Design Rationale

This page explains the key design decisions in Corosio and the tradeoffs they represent. Understanding these decisions helps users make informed choices about when to use Corosio and how to extend it.

Coroutine-First Design

Corosio is designed from the ground up for coroutines. Unlike frameworks that adapt callback-based operations for coroutines, every I/O operation in Corosio returns an awaitable.

Why Not Callbacks?

Traditional callback-based frameworks like Boost.Asio use templates extensively:

// Callback-based: templates everywhere
template<class Executor, class Handler>
void async_read(basic_socket<Protocol, Executor>& s,
                MutableBufferSequence const& buffers,
                Handler&& handler);

This creates several problems:

  • N×M template instantiations for N operations × M executor/handler combinations

  • Binary size growth that can reach megabytes

  • Compile times measured in minutes for moderate codebases

  • Nested move-construction overhead at runtime

The Coroutine Alternative

Corosio’s coroutine-first approach provides:

// Coroutine-first: uniform types
capy::task<void> read_data(corosio::socket& s, buffer buf);

This approach provides several benefits:

  • Clean public interfaces: No templates, no allocators, just task

  • Hidden platform types: I/O state lives in translation units

  • Fast compilation: Type erasure at boundaries

  • ABI stability: Platform-specific types never appear in headers

Affine Awaitable Protocol

The central innovation in Corosio is the affine awaitable protocol, which propagates executor affinity through coroutine chains without embedding executor types in public interfaces.

The Lost Context Problem

Consider this scenario:

capy::task<void> ui_handler()
{
    auto data = co_await fetch();  // Completes on network thread
    update_ui(data);               // Where are we now?
}

When fetch() completes, the coroutine might resume on a different thread than expected. This is the scheduler affinity problem.

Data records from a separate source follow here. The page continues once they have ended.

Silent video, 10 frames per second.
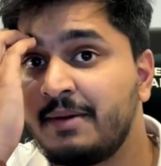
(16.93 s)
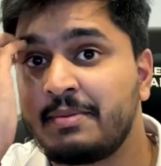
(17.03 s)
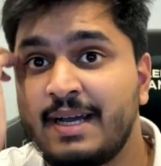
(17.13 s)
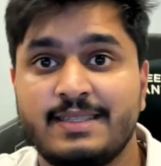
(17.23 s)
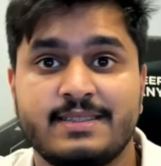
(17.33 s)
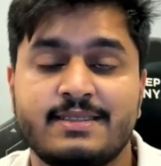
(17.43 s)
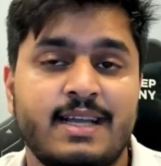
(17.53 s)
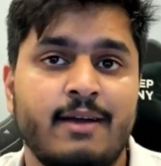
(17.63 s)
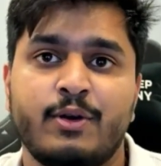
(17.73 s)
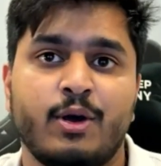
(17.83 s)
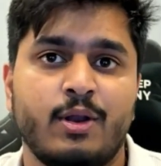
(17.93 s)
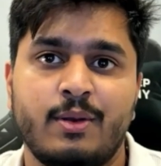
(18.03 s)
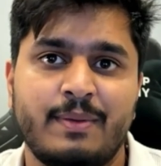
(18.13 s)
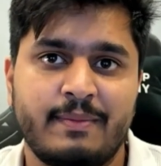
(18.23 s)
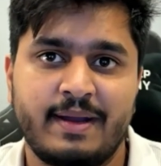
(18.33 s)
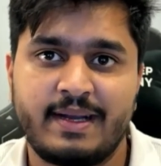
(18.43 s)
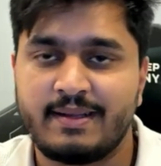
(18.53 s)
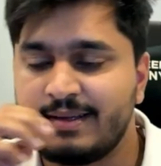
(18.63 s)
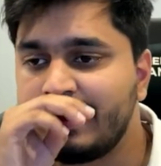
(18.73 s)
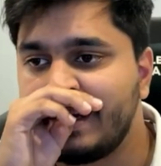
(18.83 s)
I just have it all on my mind,
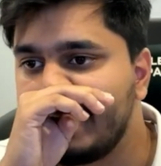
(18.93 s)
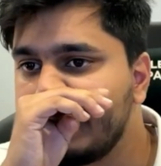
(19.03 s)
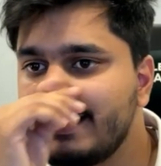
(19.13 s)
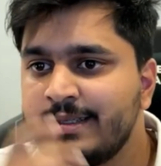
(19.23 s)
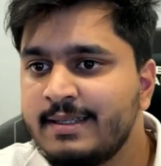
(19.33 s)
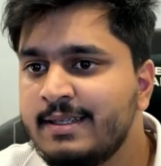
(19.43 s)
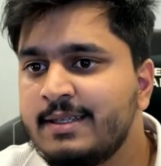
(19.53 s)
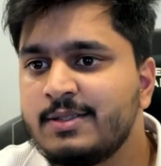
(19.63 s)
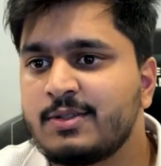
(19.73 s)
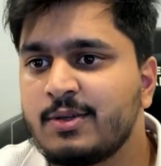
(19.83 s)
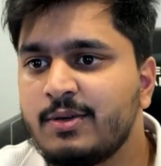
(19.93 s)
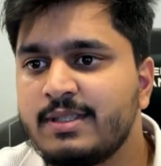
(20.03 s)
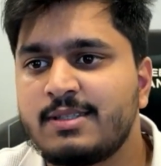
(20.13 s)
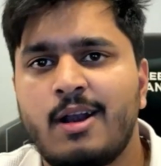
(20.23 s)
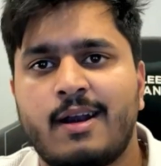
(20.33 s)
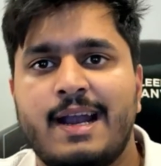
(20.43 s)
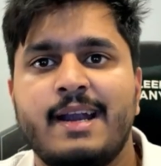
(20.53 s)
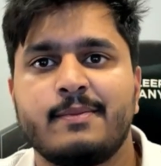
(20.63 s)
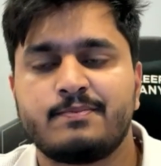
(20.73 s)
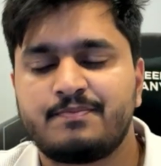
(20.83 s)
right? So it's all random.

The Solution: Forward Propagation

Corosio solves this by passing the dispatcher forward through await_suspend:

template<capy::dispatcher Dispatcher>
auto await_suspend(std::coroutine_handle<> h, Dispatcher const& d)
{
    // Store dispatcher, start I/O
    // When complete, resume via: d(h)
}

The dispatcher flows from caller to callee through await_transform, not through backward queries. When I/O completes, the awaitable resumes the coroutine through the stored dispatcher, guaranteeing it runs on the correct executor.

Type Erasure Strategy

Corosio uses type erasure strategically to balance performance against API simplicity.

Where Type Erasure Happens

Component Erasure Rationale

Executor at call site

None

Full type preserved for inlining

Executor in coroutine chain

any_executor const*

Single pointer, no templates

Buffer sequences

any_bufref

One implementation, not N×M

Platform I/O state

Preallocated in socket

Hidden from headers entirely

The Encapsulation Tradeoff

We pay one pointer indirection per I/O operation for translation unit hiding. This addresses the template tax while keeping overhead negligible compared to actual I/O latency:

  • Network RTT: 100,000+ ns

  • Disk access: 10,000+ ns

  • Dispatch overhead: 4–60 ns (depth dependent)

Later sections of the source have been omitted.